Uploaded image for project: 'MariaDB Server'
  1. MariaDB Server
  2. MDEV-31038

Parallel Replication Breaks if XA PREPARE Fails Updating Slave GTID State

Details

    Description

      Similar to MDEV-29642, but instead of a slave crashing, if a parallel slave executing an XA PREPARE fails the follow up autocommit transaction due to a temporary error which can be retried (e.g. a deadlock when trying to lock mysql.gtid_slave_pos), then the retry will run into the same issue as MDEV-29642, i.e. an out-of-order GTID attempt (if gtid strict mode is enabled) or XID already exists (otherwise).

      This is because the XA PREPARE had already committed successfully in binlog and storage engines, and only the slave GTID state update failed. Then on retry, the transaction has already been seen, so we error.

      Filed as a separate ticket (rather than extending MDEV-29642 scope) because this is specific to the parallel slave, and may need a separate effort.

      Attachments

        Issue Links

          Activity

            Hi Andrei,

            This is ready for review as PR-2610.

            bnestere Brandon Nesterenko added a comment - Hi Andrei, This is ready for review as PR-2610 .
            Elkin Andrei Elkin added a comment -

            A review round suggested couple of improvements.

            Elkin Andrei Elkin added a comment - A review round suggested couple of improvements.

            Pushed into 10.5 as 31f09e3

            bnestere Brandon Nesterenko added a comment - Pushed into 10.5 as 31f09e3
            vlad.lesin Vladislav Lesin added a comment - - edited

            Guys, I think the fix does not actually fixes the root case. From the user perspective it just replaces one error no another.

            The initial problem can be solved with two sides:

            1. Replication side. "XA prepare" binlogging and record inserting to gtid_slave_pos is not atomic. If "XA prepare" is binloged, and for some reason the insert to gtid_slave_pos failed, the binlog and gtid_slave_pos are not consistent. It would be great if binlog and gtid_slave_pos updates were in the same transaction, which could be either committed or rolled back.

            2. InnoDB side.

            If the bug is caused by transaction retry, and there was error during in gtid_slave_pos insert, the error can be either deadlock or timeout(see the code around slave_transaction_retry_errors array and is_parallel_retry_error() call in Xid_apply_log_event::do_record_gtid() for details). Both errors can be caused by InnoDB locks.

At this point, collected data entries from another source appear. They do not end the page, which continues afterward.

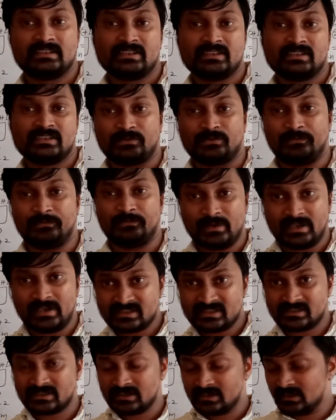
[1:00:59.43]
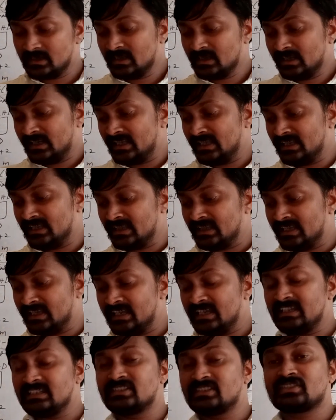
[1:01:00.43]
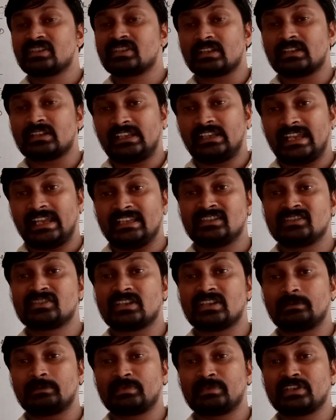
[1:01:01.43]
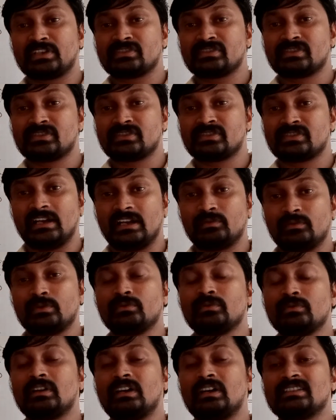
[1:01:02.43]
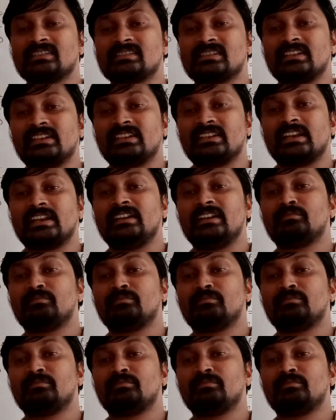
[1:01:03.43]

So first, in these 10 chapters, you have to concentrate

            But when some record is inserted into gtid_slave_pos, persistent cursor in opened with PAGE_CUR_LE search mode, see row_ins_clust_index_entry_low() for details. I.e. it tries to find the record less or equal to the inserted gtid. During the search, btr_pcur_open_low() fills cursor->up_match and cursor->low_match fields. Here is the comments about the fields:

            ulint           up_match;       /*!< If the search mode was PAGE_CUR_LE,
                                                        the number of matched fields to the                                                                                      
                                                        the first user record to the right of                                                                                    
                                                        the cursor record after                                                                                                  
                                                        btr_cur_search_to_nth_level;                                                                                                                                                                                        
                                                        ... */
            ulint           low_match;     /*!< if search mode was PAGE_CUR_LE,                                                                                     
                                                         the number of matched fields to the                                                                                      
                                                         first user record AT THE CURSOR or                                                                                       
                                                         to the left of it after                                                                                                  
                                                         btr_cur_search_to_nth_level;                                                                                             
                                                         ...*/                        
            

            gtid_slave_pos has the following pk:

            *************************** 1. row ***************************
                   Table: gtid_slave_pos
            Create Table: CREATE TABLE `gtid_slave_pos` (
              `domain_id` int(10) unsigned NOT NULL,
              `sub_id` bigint(20) unsigned NOT NULL,
              `server_id` int(10) unsigned NOT NULL,
              `seq_no` bigint(20) unsigned NOT NULL,
              PRIMARY KEY (`domain_id`,`sub_id`)
            ) ENGINE=InnoDB DEFAULT CHARSET=latin1 PAGE_CHECKSUM=1 TRANSACTIONAL=0 COMMENT='Replication slave GTID position'
            

            i.e. if we have the following records in gtid_slave_pos (0, 1, ...), (0, 4, ...), and want to insert (0, 3, ...), both cursor->low_match and cursor->up_match will be equal to 1, as both (0,1, ...), (0,4, ...) has the same 1 field as (0,3, ...). If gtid_slave_pos had contained also (0,3, ...) record, cursor->low_match would be equal to 1, and cursor->up_match would be equal to 2, what would make (cursor->up_match >= n_uniq || cursor->low_match >= n_uniq) condition to be true in row_ins_clust_index_entry_low(), what would cause non-gap shared lock acquiring for (0,3,...) to compare all fields(see row_ins_duplicate_error_in_clust()) and to check 'deleted' flag. Non-gap locks can be converted to gap lock only on record deleting, or page splitting/merging or page discarding. See lock_rec_inherit_to_gap() for details. So if (0,3,...) is delete-marked and purged(or page is split/merged or discarded) after some thread checked it for duplicates, committed mini-transaction, but have not released locks yet, insert (0,2,...) could be blocked.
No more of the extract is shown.